Les travailleurs et les étudiants de l'Université centrale du Venezuela (UCV) ont organisé mercredi leur quatrième manifestation de l'année pour exiger des améliorations salariales. Par ailleurs, ils ont appelé à une nouvelle mobilisation le 9 avril vers le siège de l'Exécutif à Caracas.
« Nous profitons de cette occasion pour inviter tout le Venezuela, ce 9 avril, à marcher vers Caracas, via Miraflores (siège de l'Exécutif), pour demander une réponse aux frères (Delcy et Jorge) Rodríguez, où est l'argent de tous les Vénézuéliens », a déclaré José Patines, secrétaire général du syndicat des ministères des Affaires étrangères.

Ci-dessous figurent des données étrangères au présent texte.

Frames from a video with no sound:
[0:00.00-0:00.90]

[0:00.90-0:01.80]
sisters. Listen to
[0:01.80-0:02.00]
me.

La journée a commencé par un rassemblement au siège de l'UCV, suivi d'une marche dans les environs, où les manifestants ont exigé une augmentation du salaire minimum, qui est resté à 130 bolivars depuis quatre ans, soit l'équivalent de 0,28 dollar par mois selon le taux officiel de la Banque centrale du Venezuela.
Ces dernières années, le gouvernement a donné la priorité au paiement de deux primes aux fonctionnaires, qui n'ont pas d'impact sur les autres avantages du travail et atteignent 160 dollars, déposés en bolivars au taux de change officiel.

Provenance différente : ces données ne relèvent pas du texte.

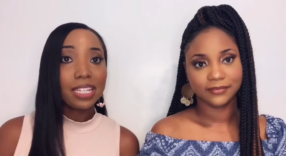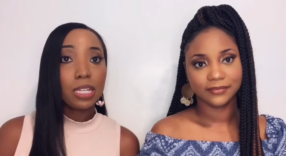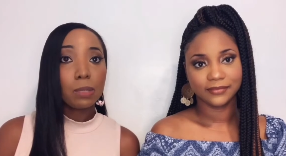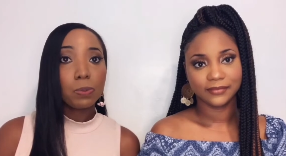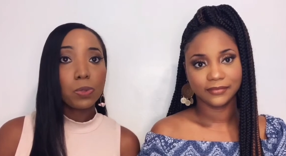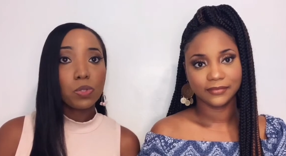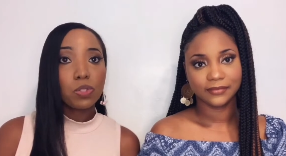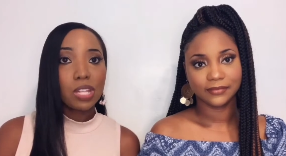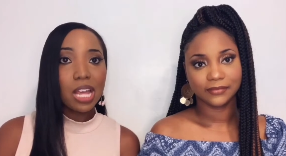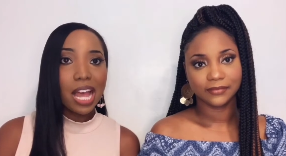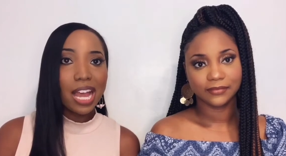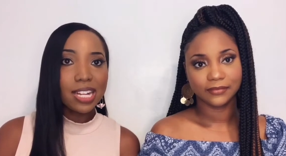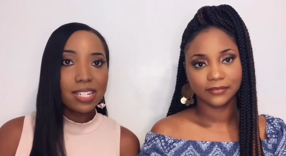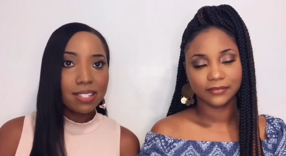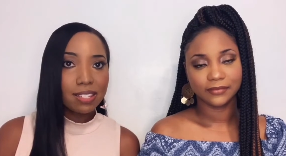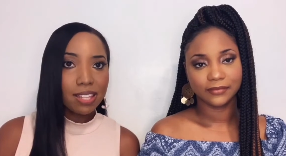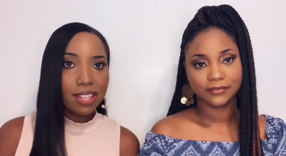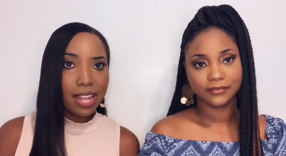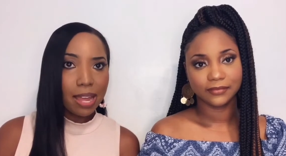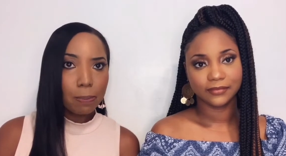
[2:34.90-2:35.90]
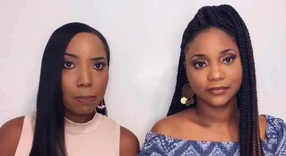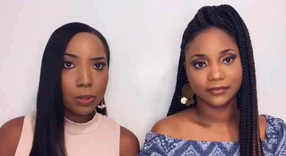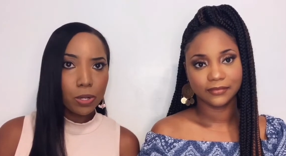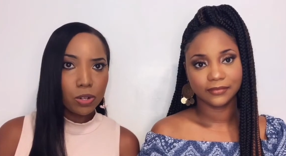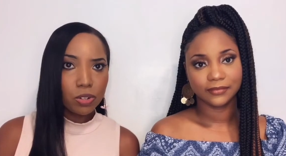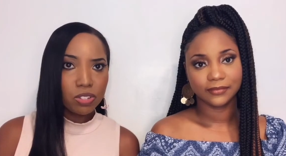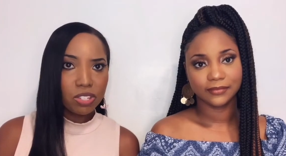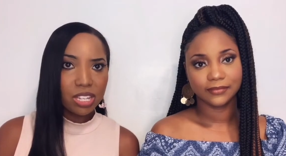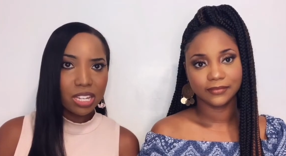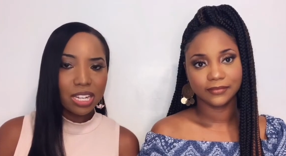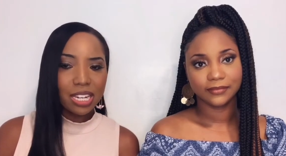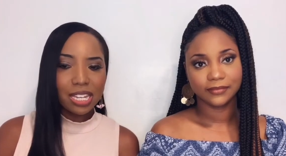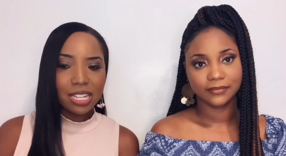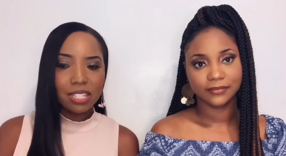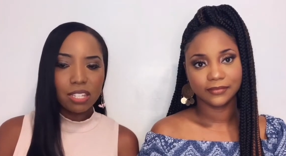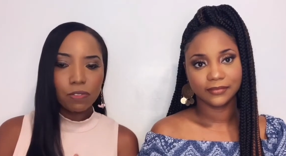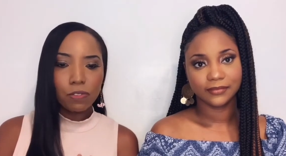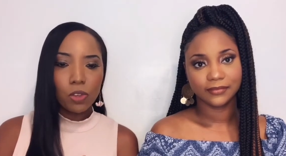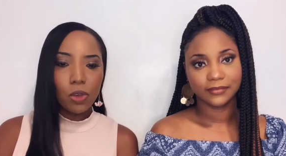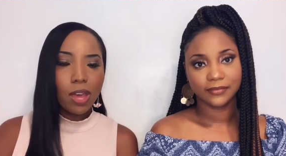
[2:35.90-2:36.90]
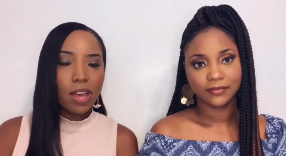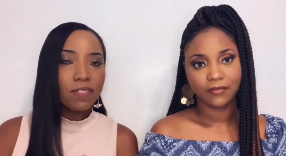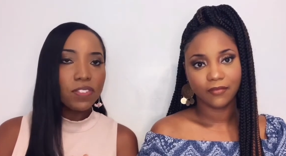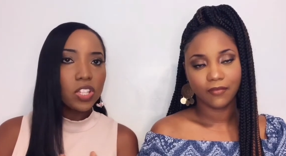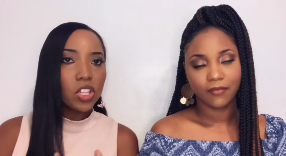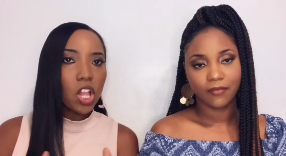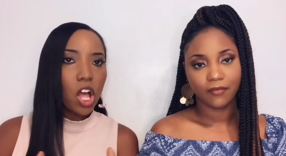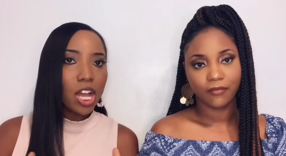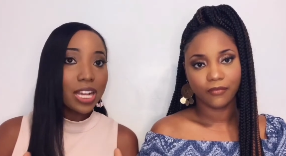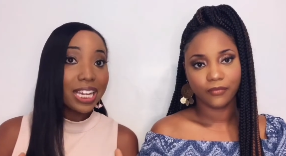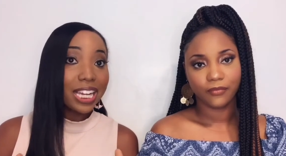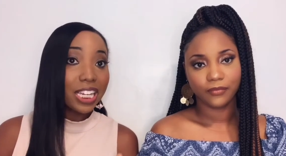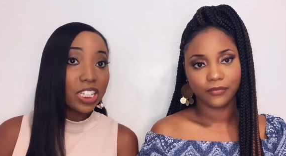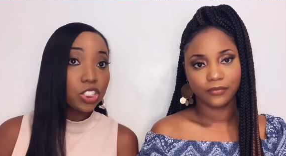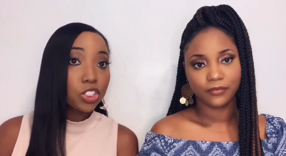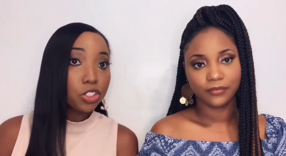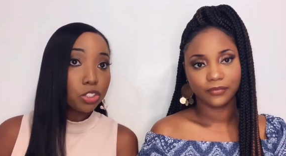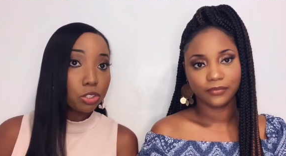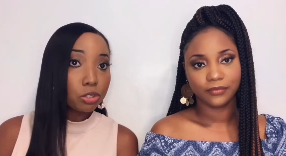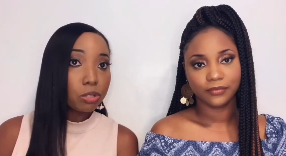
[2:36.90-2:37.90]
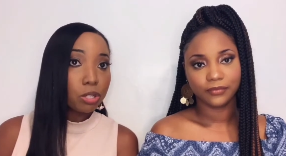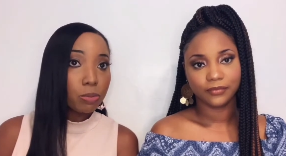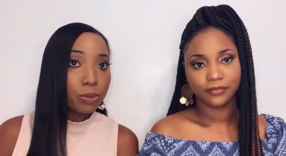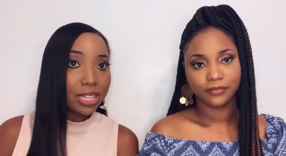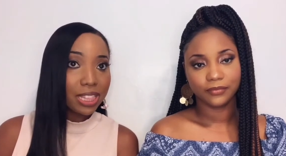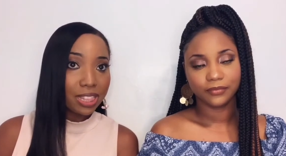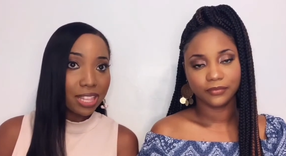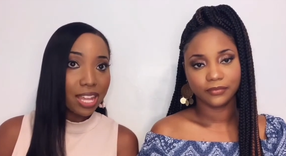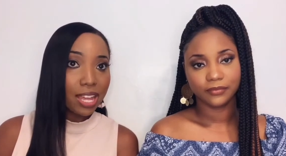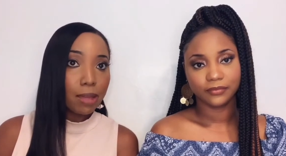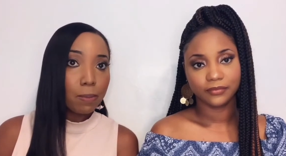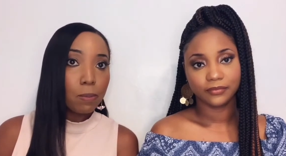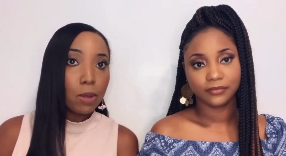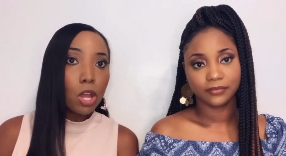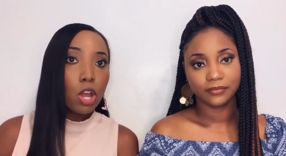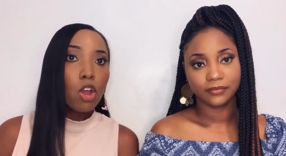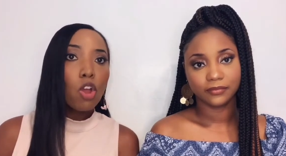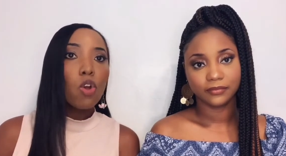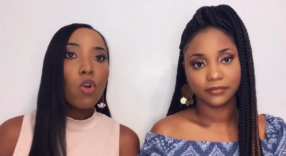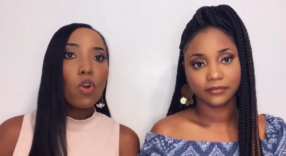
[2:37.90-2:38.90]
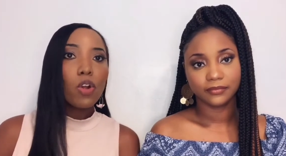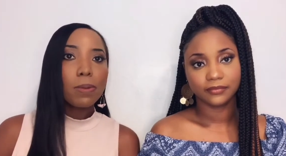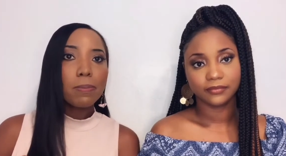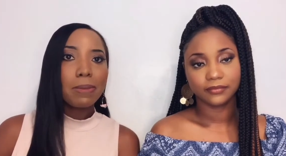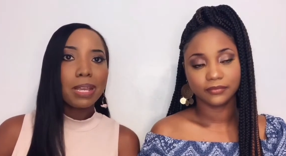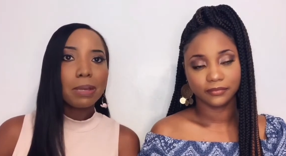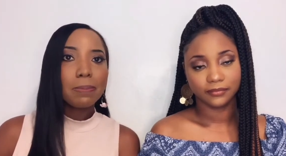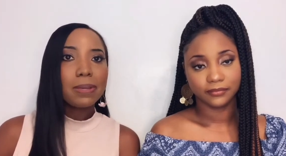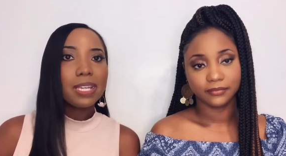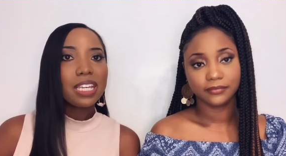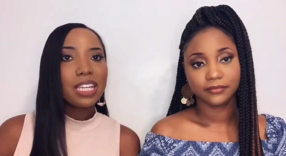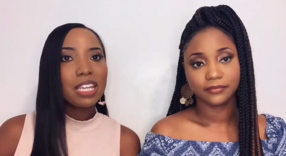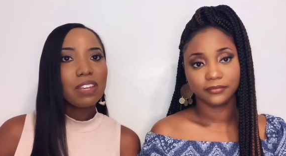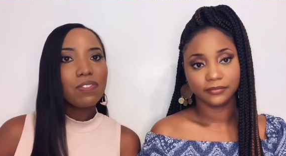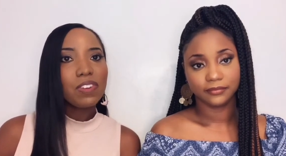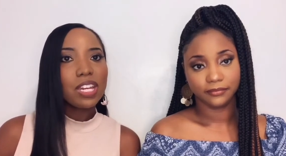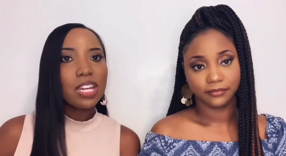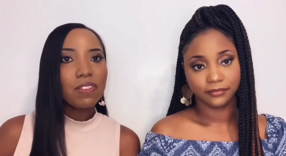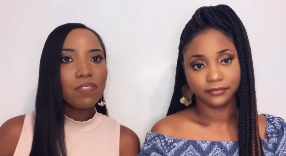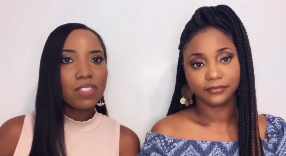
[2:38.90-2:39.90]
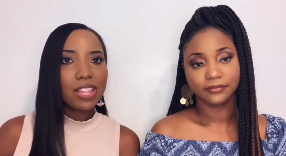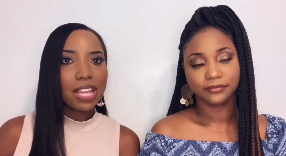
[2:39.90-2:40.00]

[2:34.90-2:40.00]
Speaker 1: keep you tied to that person is if you have a long history with them, or maybe even if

Patines a annoncé qu'elle exigerait également des explications de la part du président par intérim, Delcy Rodríguez, et du président du Parlement, Jorge Rodríguez, sur les problèmes persistants d'approvisionnement en eau et en électricité dans le pays. « Ne continuez pas à raconter des histoires, ne continuez pas à mentir aux Vénézuéliens, si vous ne pouvez pas gérer le poste, remettez-le », a-t-il ajouté.

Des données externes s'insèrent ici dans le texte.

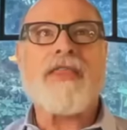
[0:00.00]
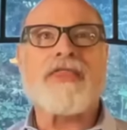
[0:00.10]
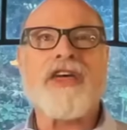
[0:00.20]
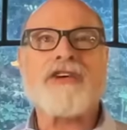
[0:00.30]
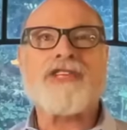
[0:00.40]

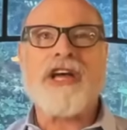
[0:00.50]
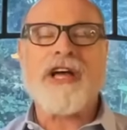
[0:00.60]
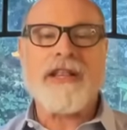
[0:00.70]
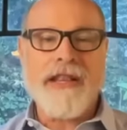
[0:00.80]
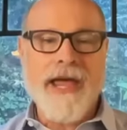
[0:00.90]
There's a
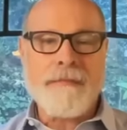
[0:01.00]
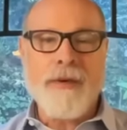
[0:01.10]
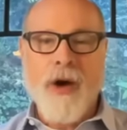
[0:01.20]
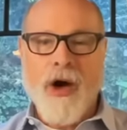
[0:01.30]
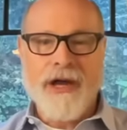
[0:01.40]
clip
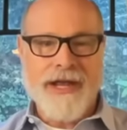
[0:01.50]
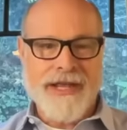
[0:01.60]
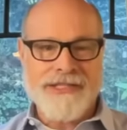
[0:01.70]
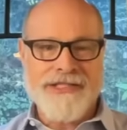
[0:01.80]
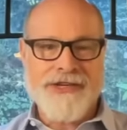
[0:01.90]
on
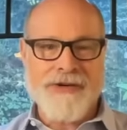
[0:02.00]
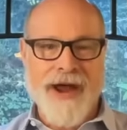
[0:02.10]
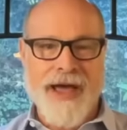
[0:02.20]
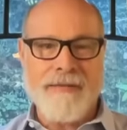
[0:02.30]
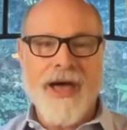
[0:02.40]

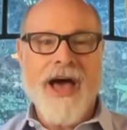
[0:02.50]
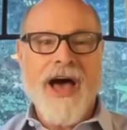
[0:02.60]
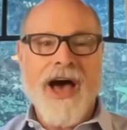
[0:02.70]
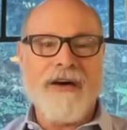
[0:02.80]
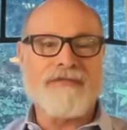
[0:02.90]
Instagram
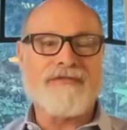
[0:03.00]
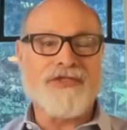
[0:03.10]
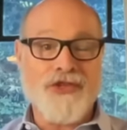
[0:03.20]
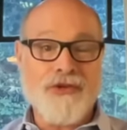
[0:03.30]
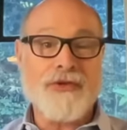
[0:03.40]
of
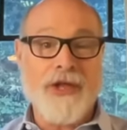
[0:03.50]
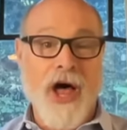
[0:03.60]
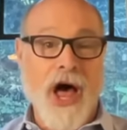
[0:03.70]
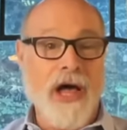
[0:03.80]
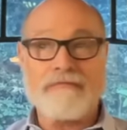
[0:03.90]
Jude
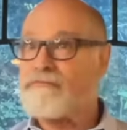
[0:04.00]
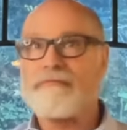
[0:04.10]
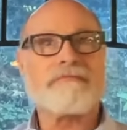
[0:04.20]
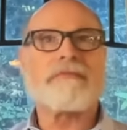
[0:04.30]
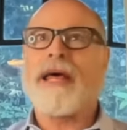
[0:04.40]
Law,
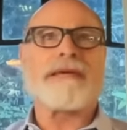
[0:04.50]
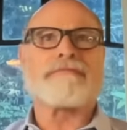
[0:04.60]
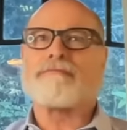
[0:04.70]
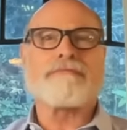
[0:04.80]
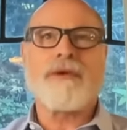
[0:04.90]
like
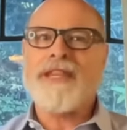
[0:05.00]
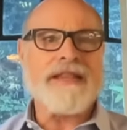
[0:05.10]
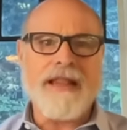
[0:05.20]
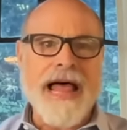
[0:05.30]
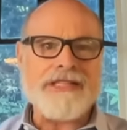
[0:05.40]

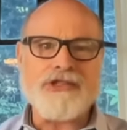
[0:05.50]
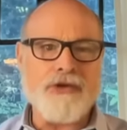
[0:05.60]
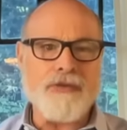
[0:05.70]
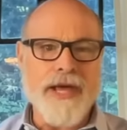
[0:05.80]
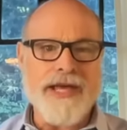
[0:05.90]
within the last
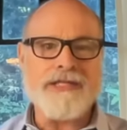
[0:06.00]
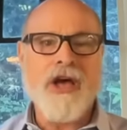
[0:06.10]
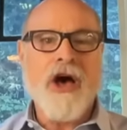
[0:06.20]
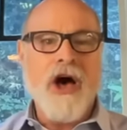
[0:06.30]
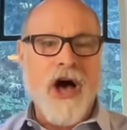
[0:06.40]
2 weeks,
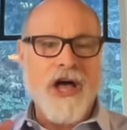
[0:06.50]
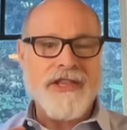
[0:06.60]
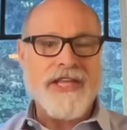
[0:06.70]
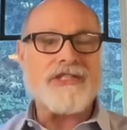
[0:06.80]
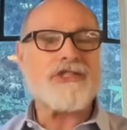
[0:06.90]

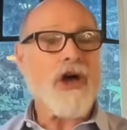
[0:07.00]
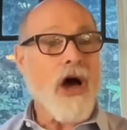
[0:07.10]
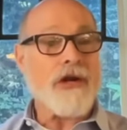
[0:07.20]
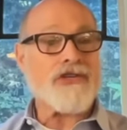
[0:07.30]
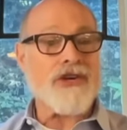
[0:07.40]
on this
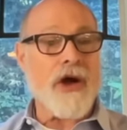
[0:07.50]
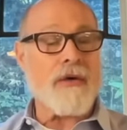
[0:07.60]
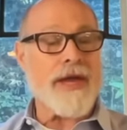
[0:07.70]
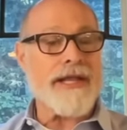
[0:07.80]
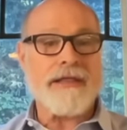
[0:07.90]
talk
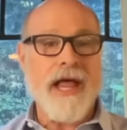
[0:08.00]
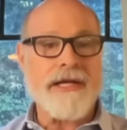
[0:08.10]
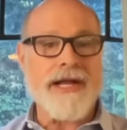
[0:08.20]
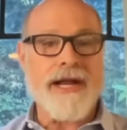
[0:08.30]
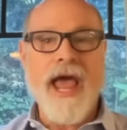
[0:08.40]
show in
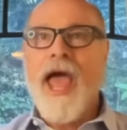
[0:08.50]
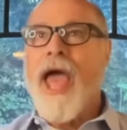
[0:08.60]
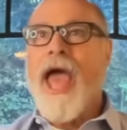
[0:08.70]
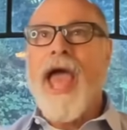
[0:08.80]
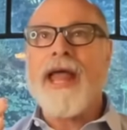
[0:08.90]
London.
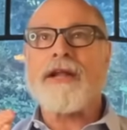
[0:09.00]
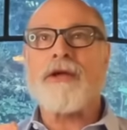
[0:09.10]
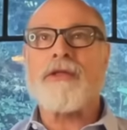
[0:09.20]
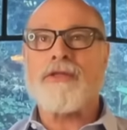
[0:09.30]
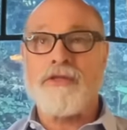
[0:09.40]

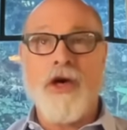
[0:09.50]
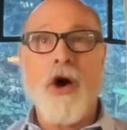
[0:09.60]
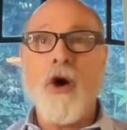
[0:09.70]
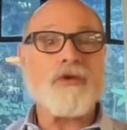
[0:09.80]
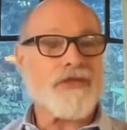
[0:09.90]
And the
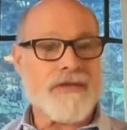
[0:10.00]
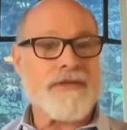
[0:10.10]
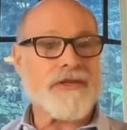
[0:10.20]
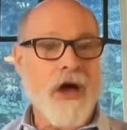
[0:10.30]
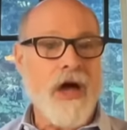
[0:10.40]
host of
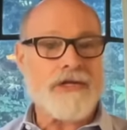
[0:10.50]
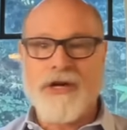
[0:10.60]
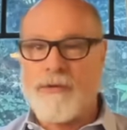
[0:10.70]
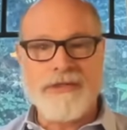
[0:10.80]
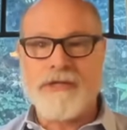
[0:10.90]
the talk
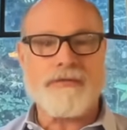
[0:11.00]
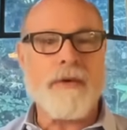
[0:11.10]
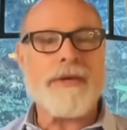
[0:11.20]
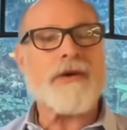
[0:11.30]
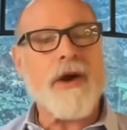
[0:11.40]
show was this
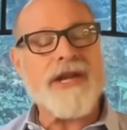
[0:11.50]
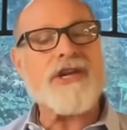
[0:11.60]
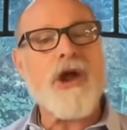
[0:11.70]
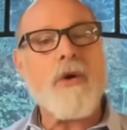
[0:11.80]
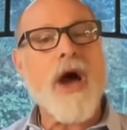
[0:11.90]
woman who had
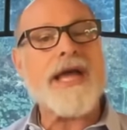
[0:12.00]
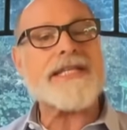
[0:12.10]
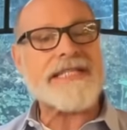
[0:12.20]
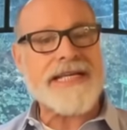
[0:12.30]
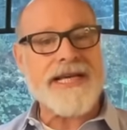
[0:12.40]
no
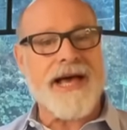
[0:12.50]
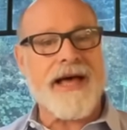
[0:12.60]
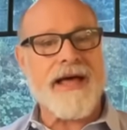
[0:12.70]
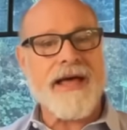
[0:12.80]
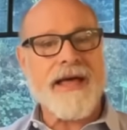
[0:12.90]
idea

Valetina Sialoni, étudiante à l'UCV, a exprimé l'importance de maintenir la pression pour améliorer les salaires, les bourses et les conditions de vie et d'études. « Ils en valent la peine dans un pays qui en a toujours valu la peine », a-t-il déclaré.
En février, une famille avait besoin de 645,6 dollars pour couvrir ses dépenses alimentaires de base au Venezuela, selon l'ONG Centre de documentation et d'analyse de la Fédération vénézuélienne des enseignants (Cendas-FVM), qui a publié lundi son estimation du panier alimentaire.

L'ONG a souligné que le salaire minimum ne couvre que 0,05% du coût de ce panier, calculé pour cinq personnes, ce qui équivaut à 1.937 salaires minimum mensuels ou 4,4 primes de « guerre économique », l'un des suppléments versés chaque mois par le gouvernement.
La Banque centrale du Venezuela (BCV) a indiqué que le pays a enregistré une inflation cumulée de 51,9 % au cours des deux premiers mois de 2026, avec une hausse des prix de 14,6 % en février et de 32,6 % en janvier.